Bu gayeyle, Halifeliğin maddi-manevi nüfuzunu kullanarak Batılıların müstemlekesi altındaki Müslüman topluluklarla ilişki kurmuş ve onları manen İstanbul’a ve kendisine bağlamayı başarmıştır.

Projenin ve İslam Birliği gayesinin kalbi, kutsal mekân Kâbe-i Muazzama’nın Sultan Abdülhamid zamanındaki bir tasviri

 

DEMİRYOLU VE İSLAM BİRLİĞİ

İşte Müminlerin Halifesi Abdülhamid Han’ın, İslam Birliğini ve Halifeliği güçlendirmek maksadıyla attığı hayırlı adımlardan biri de “Hicaz Demiryolu Projesi” oldu. Bu proje, Bağdat Demiryolu Projesinin devamı mesabesindeydi. İlk safhada Şam’dan Mekke’ye ulaşması planlanan hattın, ileride Akabe ve Cidde’ye bağlanması, hatta Yemen’e kadar uzatılması düşünülmüştü. Sultan Abdülhamid, demiryolu hattı vasıtasıyla Hindistan’daki 60 milyon Müslüman’ı etkileyecek; Afganistan ve İran’ı da Hilafet müessesesinin tesiri altına alabilecekti.

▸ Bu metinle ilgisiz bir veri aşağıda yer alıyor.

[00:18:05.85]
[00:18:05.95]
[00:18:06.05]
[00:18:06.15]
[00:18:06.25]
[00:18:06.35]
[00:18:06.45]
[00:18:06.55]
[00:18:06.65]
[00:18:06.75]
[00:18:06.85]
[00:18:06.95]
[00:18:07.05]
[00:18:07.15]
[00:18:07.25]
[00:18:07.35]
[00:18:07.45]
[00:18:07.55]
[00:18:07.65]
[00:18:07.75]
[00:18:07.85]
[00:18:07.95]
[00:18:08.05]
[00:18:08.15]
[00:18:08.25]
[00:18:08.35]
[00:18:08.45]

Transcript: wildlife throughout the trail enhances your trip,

Vagonlara takılan Hicaz Demiryolu yazılı levha

Namaz kılacak yolcular için özel imal edilen Cami-i Şerif Vagonu (Servet-i Fünun, 23 Ağustos 1907)

Demiryolu, güzergâh itibarıyla Orta Asya, İran, Hindistan ile Mısır’ın kavşak noktasındaydı. Basra Körfezi ve Hindistan Bölgesine karayoluyla ulaşım imkânı sunmasıyla Osmanlı Devleti, İngiltere’nin Akdeniz’deki sömürge idaresinin merkezi durumundaki Mısır’a ulaşarak, yalnızca Süveyş Kanalı’ndaki hâkimiyetinin Hindistan ve Uzak Doğu ile bağlantısını kesmekle kalmayacak; Ortadoğu ve Afrika’daki sömürgelerini kaybetmekle de karşı karşıya bırakacaktı.

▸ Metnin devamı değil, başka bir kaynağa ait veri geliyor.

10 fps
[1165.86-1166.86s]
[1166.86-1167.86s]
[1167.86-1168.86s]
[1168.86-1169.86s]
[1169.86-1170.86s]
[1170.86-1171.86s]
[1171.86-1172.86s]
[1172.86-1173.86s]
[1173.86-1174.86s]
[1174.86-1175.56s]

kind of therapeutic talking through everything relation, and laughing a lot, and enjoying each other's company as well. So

Osmanlı arşivlerindeki orijinal proje ve ‘Peygamberler Yolu’ güzergâhı

Demiryolunun nihai güzergâhı

Projenin başarılı olması halinde Osmanlı Devleti, mukaddes topraklarla aradaki mesafeyi kaldırarak Hicaz Bölgesiyle münasebetleri kuvvetlendirecek ve daha da mühimi her yıl Hac için Mekke’ye gelen milyonlarca Müslüman, kardeşlik bağlarını pekiştirecek ve İslam Birliği düşüncesi etrafında kenetlenecekti.

Yanı sıra hat, büyük zahmet ve meşakkatlerle yapılan hac yolculuğunu kolaylaştırarak dinî bir hizmete de vesile olacak; Suriye’den Medine’ye yaklaşık kırk, Mekke’ye elli gün süren, bedevîlerin saldırıları sebebiyle tehlikeli de olan yolculuk, dört-beş güne inecekti.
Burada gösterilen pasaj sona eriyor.